◆ Given data
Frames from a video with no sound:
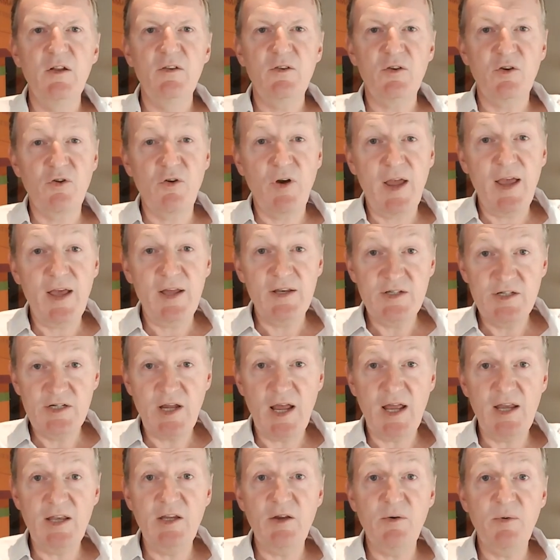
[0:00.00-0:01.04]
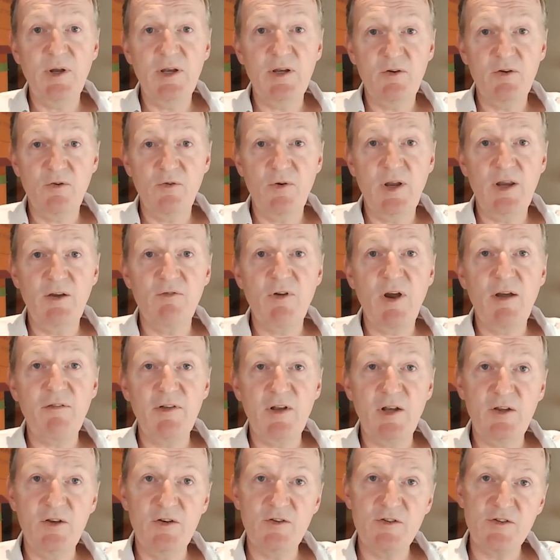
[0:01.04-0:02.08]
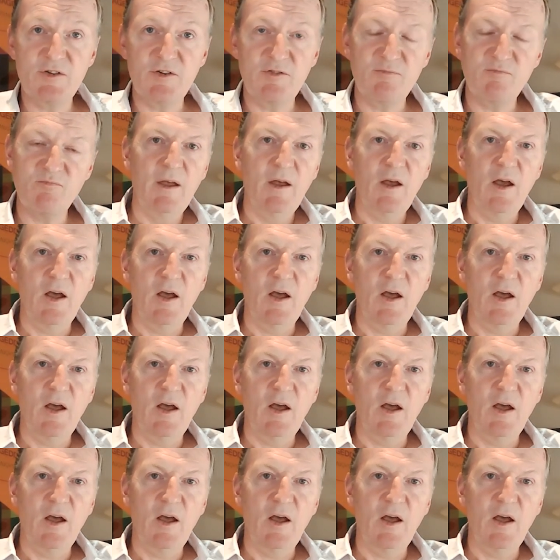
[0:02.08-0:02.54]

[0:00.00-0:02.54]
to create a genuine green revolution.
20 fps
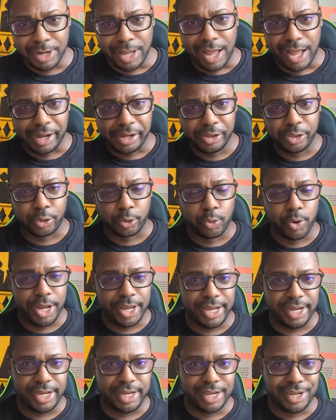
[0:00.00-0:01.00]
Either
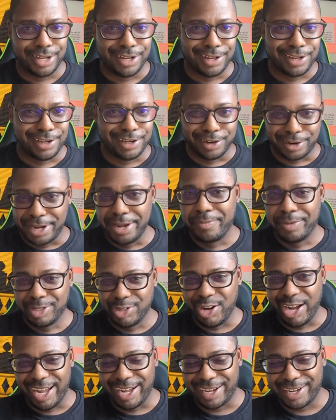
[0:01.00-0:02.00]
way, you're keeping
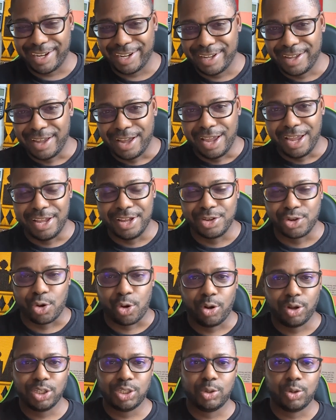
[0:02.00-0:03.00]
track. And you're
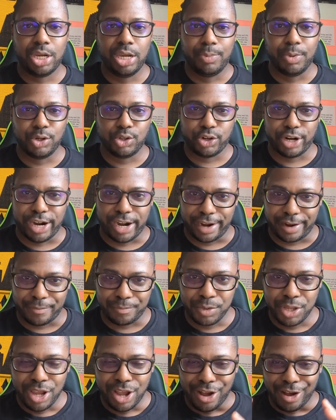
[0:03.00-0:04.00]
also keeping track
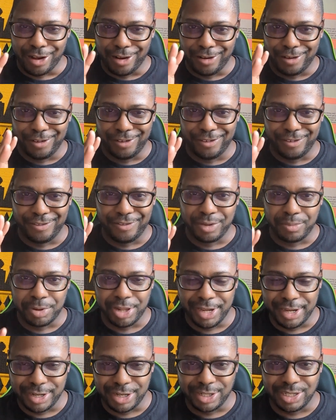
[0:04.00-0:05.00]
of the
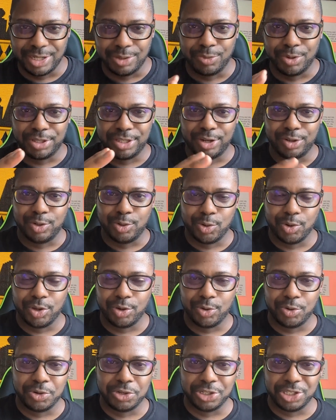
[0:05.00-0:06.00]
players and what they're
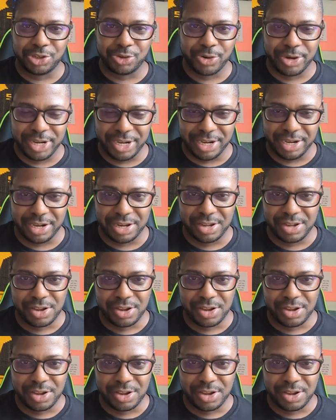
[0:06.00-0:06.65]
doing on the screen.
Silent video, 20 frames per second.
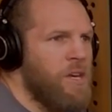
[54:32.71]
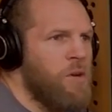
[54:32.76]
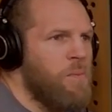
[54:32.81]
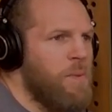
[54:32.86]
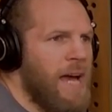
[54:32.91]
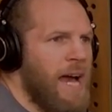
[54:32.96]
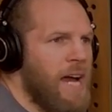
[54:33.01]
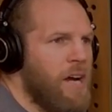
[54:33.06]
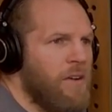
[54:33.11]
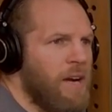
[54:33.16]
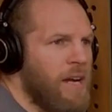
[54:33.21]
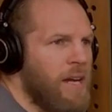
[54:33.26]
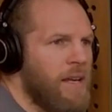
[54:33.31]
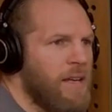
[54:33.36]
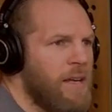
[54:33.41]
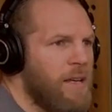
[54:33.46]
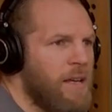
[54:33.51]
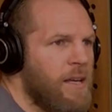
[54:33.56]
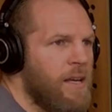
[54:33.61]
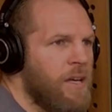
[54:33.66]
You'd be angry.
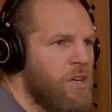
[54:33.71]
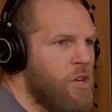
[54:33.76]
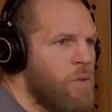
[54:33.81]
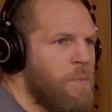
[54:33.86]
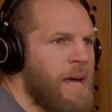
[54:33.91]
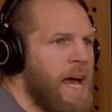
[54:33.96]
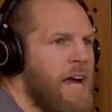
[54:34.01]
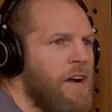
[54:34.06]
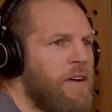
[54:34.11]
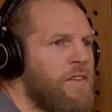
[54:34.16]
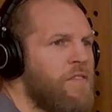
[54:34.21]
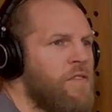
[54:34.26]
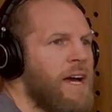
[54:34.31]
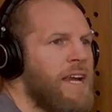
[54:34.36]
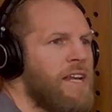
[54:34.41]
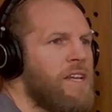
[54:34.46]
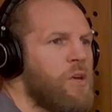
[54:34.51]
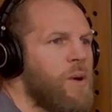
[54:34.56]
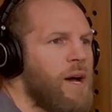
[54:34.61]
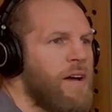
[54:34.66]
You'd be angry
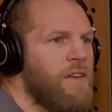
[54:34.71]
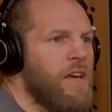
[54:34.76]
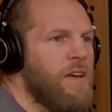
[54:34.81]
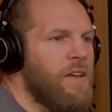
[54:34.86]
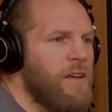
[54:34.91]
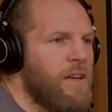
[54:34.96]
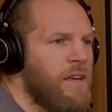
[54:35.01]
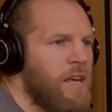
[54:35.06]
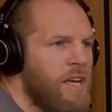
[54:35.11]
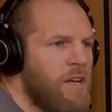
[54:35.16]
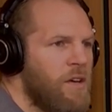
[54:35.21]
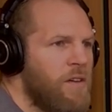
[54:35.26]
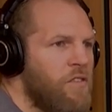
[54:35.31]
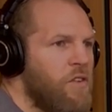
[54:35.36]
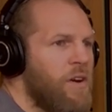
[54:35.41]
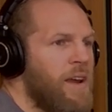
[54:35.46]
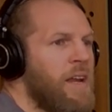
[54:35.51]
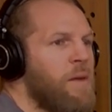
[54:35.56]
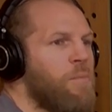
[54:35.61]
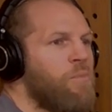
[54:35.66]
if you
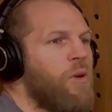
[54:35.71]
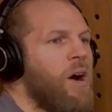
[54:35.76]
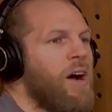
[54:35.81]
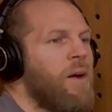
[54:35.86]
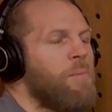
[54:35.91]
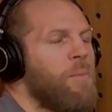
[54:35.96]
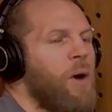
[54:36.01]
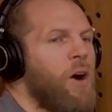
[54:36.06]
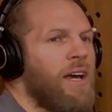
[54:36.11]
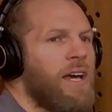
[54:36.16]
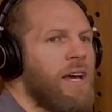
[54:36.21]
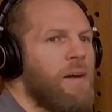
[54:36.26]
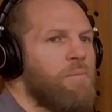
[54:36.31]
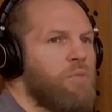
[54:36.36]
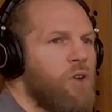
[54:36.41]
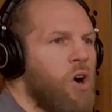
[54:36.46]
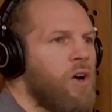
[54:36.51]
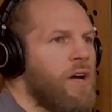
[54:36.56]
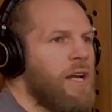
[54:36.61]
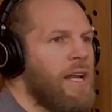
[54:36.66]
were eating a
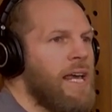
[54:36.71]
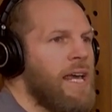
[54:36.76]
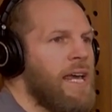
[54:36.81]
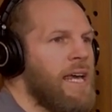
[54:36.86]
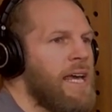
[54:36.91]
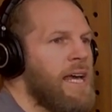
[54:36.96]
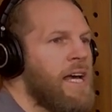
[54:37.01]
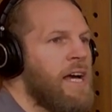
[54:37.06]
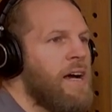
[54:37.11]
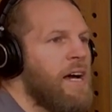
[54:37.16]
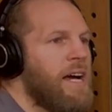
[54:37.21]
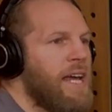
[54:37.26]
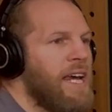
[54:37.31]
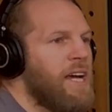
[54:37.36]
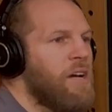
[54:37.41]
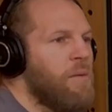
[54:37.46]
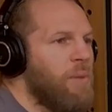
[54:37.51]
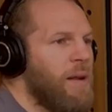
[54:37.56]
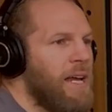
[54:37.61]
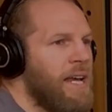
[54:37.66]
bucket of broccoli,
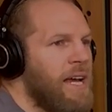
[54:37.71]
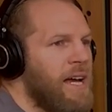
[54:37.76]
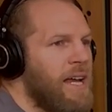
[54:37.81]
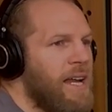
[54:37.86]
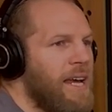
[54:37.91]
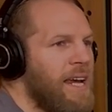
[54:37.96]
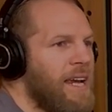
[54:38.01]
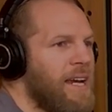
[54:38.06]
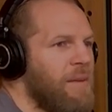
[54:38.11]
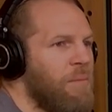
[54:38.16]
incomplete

◆ Task directions
Line by line, transcribe the records exactly, omitting the images.

◆ Answer space
Frames from a video with no sound:
[0:00.00-0:01.04]
[0:01.04-0:02.08]
[0:02.08-0:02.54]

[0:00.00-0:02.54]
to create a genuine green revolution.
20 fps
[0:00.00-0:01.00]
Either
[0:01.00-0:02.00]
way, you're keeping
[0:02.00-0:03.00]
track. And you're
[0:03.00-0:04.00]
also keeping track
[0:04.00-0:05.00]
of the
[0:05.00-0:06.00]
players and what they're
[0:06.00-0:06.65]
doing on the screen.
Silent video, 20 frames per second.
[54:32.71]
[54:32.76]
[54:32.81]
[54:32.86]
[54:32.91]
[54:32.96]
[54:33.01]
[54:33.06]
[54:33.11]
[54:33.16]
[54:33.21]
[54:33.26]
[54:33.31]
[54:33.36]
[54:33.41]
[54:33.46]
[54:33.51]
[54:33.56]
[54:33.61]
[54:33.66]
You'd be angry.
[54:33.71]
[54:33.76]
[54:33.81]
[54:33.86]
[54:33.91]
[54:33.96]
[54:34.01]
[54:34.06]
[54:34.11]
[54:34.16]
[54:34.21]
[54:34.26]
[54:34.31]
[54:34.36]
[54:34.41]
[54:34.46]
[54:34.51]
[54:34.56]
[54:34.61]
[54:34.66]
You'd be angry
[54:34.71]
[54:34.76]
[54:34.81]
[54:34.86]
[54:34.91]
[54:34.96]
[54:35.01]
[54:35.06]
[54:35.11]
[54:35.16]
[54:35.21]
[54:35.26]
[54:35.31]
[54:35.36]
[54:35.41]
[54:35.46]
[54:35.51]
[54:35.56]
[54:35.61]
[54:35.66]
if you
[54:35.71]
[54:35.76]
[54:35.81]
[54:35.86]
[54:35.91]
[54:35.96]
[54:36.01]
[54:36.06]
[54:36.11]
[54:36.16]
[54:36.21]
[54:36.26]
[54:36.31]
[54:36.36]
[54:36.41]
[54:36.46]
[54:36.51]
[54:36.56]
[54:36.61]
[54:36.66]
were eating a
[54:36.71]
[54:36.76]
[54:36.81]
[54:36.86]
[54:36.91]
[54:36.96]
[54:37.01]
[54:37.06]
[54:37.11]
[54:37.16]
[54:37.21]
[54:37.26]
[54:37.31]
[54:37.36]
[54:37.41]
[54:37.46]
[54:37.51]
[54:37.56]
[54:37.61]
[54:37.66]
bucket of broccoli,
[54:37.71]
[54:37.76]
[54:37.81]
[54:37.86]
[54:37.91]
[54:37.96]
[54:38.01]
[54:38.06]
[54:38.11]
[54:38.16]
incomplete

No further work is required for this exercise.